Assignment
Restate word for word the entries below, starting with the line with "[00:00:03.50 to 00:00:04.00]" and continuing through the line with "[00:00:06.50 to 00:00:07.00]". Include both of those lines and no others.

------------------------------------------------------------------------

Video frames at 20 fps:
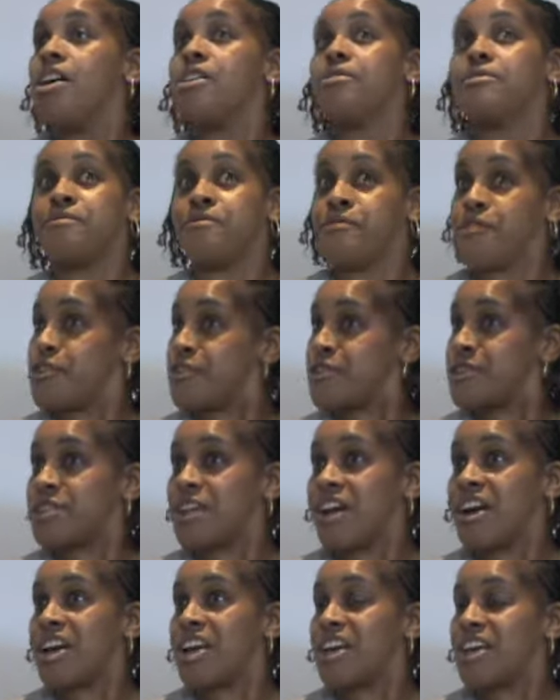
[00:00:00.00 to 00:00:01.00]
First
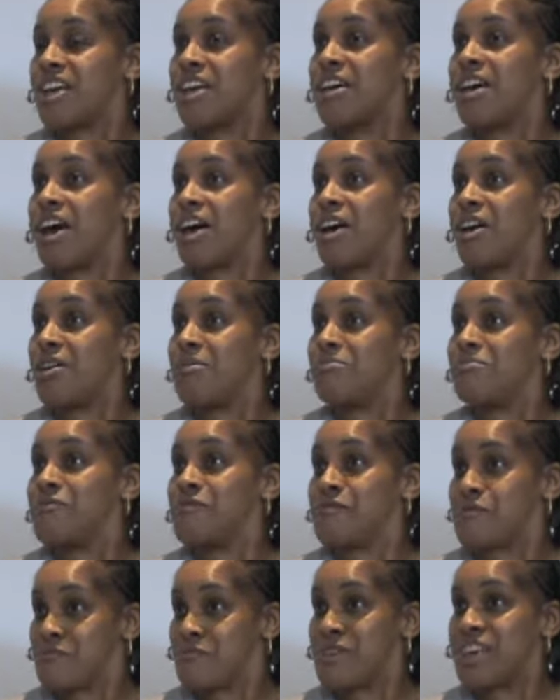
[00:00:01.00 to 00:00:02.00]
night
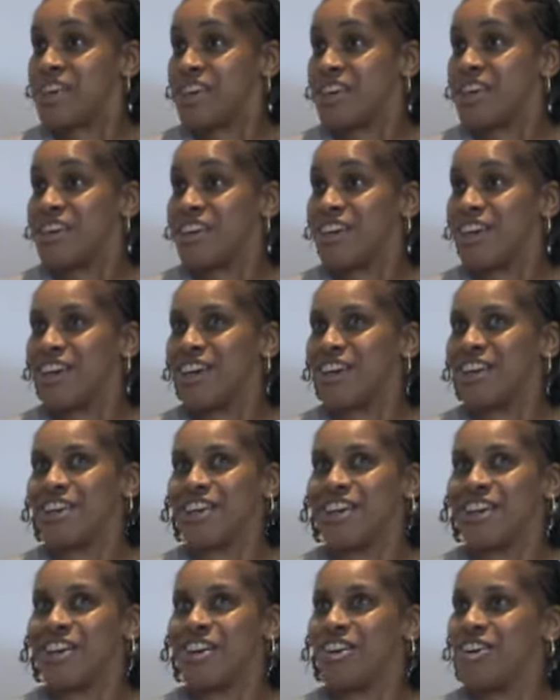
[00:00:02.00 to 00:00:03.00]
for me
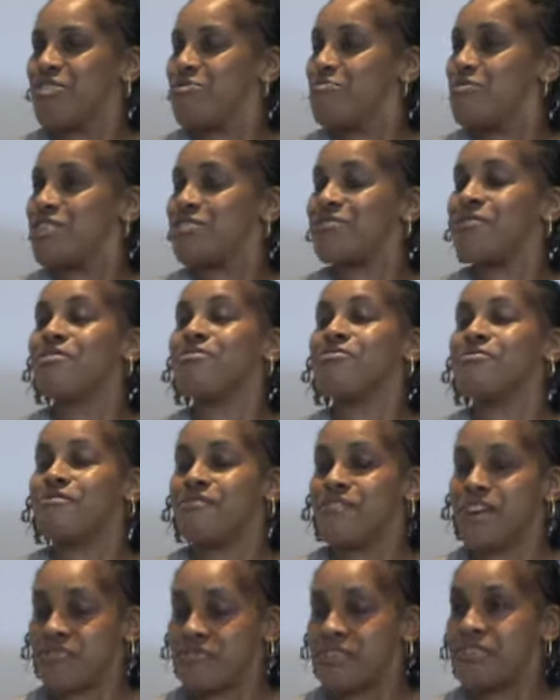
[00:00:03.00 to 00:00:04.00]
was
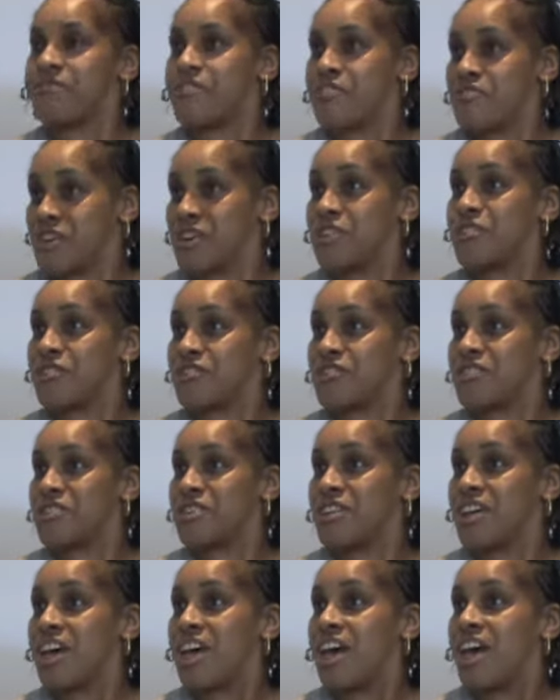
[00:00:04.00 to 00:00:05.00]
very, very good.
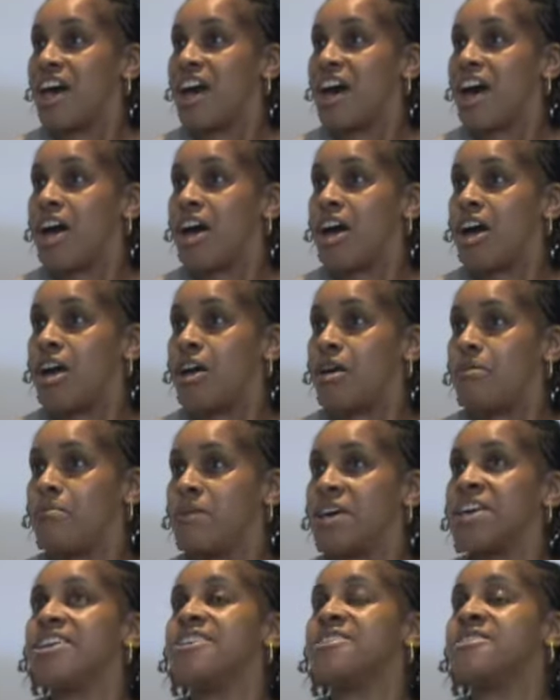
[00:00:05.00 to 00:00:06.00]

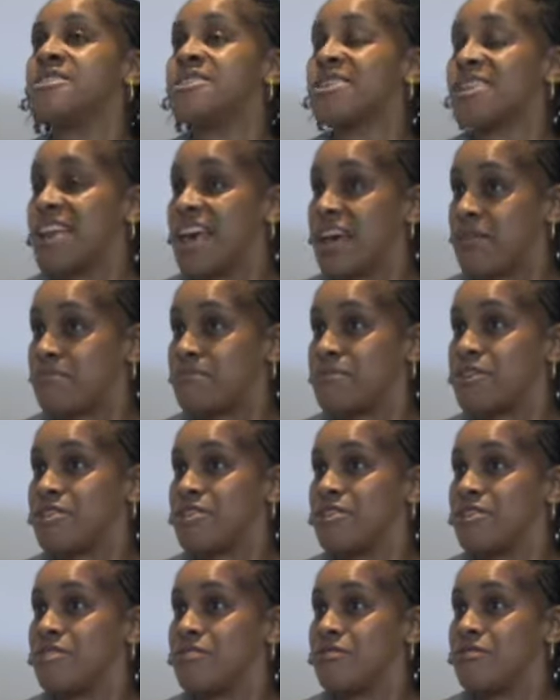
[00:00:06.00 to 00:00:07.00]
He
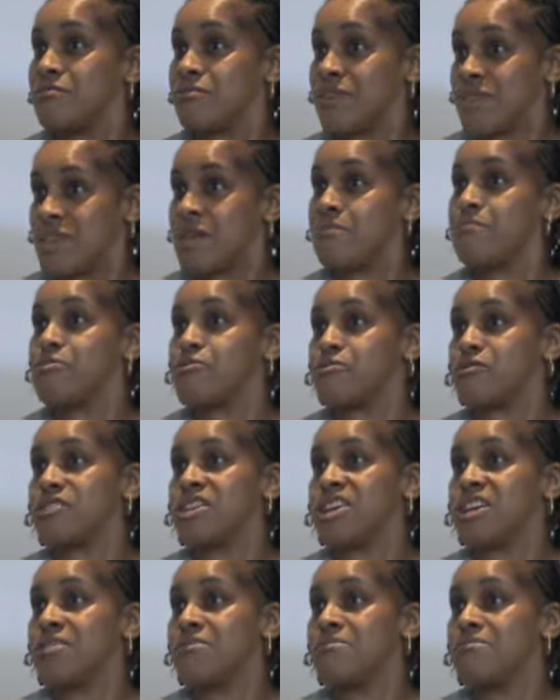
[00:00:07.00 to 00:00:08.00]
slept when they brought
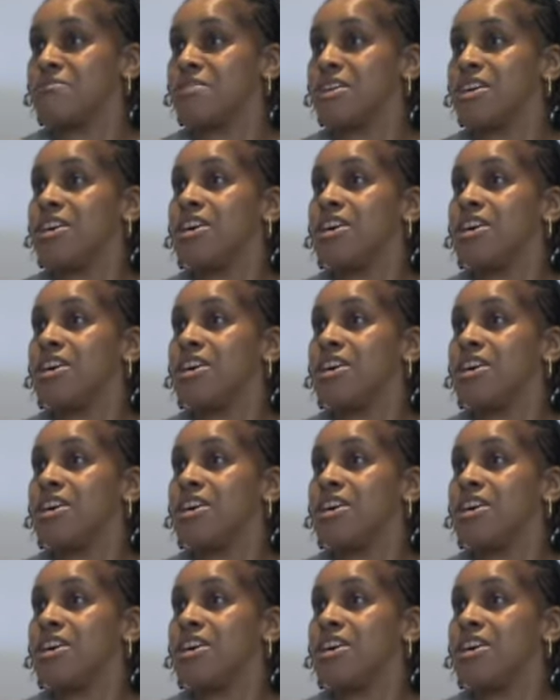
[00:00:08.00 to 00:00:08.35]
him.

------------------------------------------------------------------------

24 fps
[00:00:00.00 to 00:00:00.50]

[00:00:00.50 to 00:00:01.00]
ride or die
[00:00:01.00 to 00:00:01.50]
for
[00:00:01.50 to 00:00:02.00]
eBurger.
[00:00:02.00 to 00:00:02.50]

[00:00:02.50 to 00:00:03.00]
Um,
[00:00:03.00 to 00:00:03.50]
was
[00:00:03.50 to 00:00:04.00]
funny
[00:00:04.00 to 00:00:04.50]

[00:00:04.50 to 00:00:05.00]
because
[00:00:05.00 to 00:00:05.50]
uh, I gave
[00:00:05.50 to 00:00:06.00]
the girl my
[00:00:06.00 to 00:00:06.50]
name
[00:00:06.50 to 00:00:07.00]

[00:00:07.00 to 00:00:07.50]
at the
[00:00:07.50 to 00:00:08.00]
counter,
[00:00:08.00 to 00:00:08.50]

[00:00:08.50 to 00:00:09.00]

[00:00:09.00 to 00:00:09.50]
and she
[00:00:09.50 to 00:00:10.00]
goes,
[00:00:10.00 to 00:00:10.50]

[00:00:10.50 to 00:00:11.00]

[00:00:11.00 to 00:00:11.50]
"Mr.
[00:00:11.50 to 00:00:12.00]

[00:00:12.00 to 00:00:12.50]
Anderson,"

------------------------------------------------------------------------

Solution for this task
[00:00:03.50 to 00:00:04.00]
funny
[00:00:04.00 to 00:00:04.50]

[00:00:04.50 to 00:00:05.00]
because
[00:00:05.00 to 00:00:05.50]
uh, I gave
[00:00:05.50 to 00:00:06.00]
the girl my
[00:00:06.00 to 00:00:06.50]
name
[00:00:06.50 to 00:00:07.00]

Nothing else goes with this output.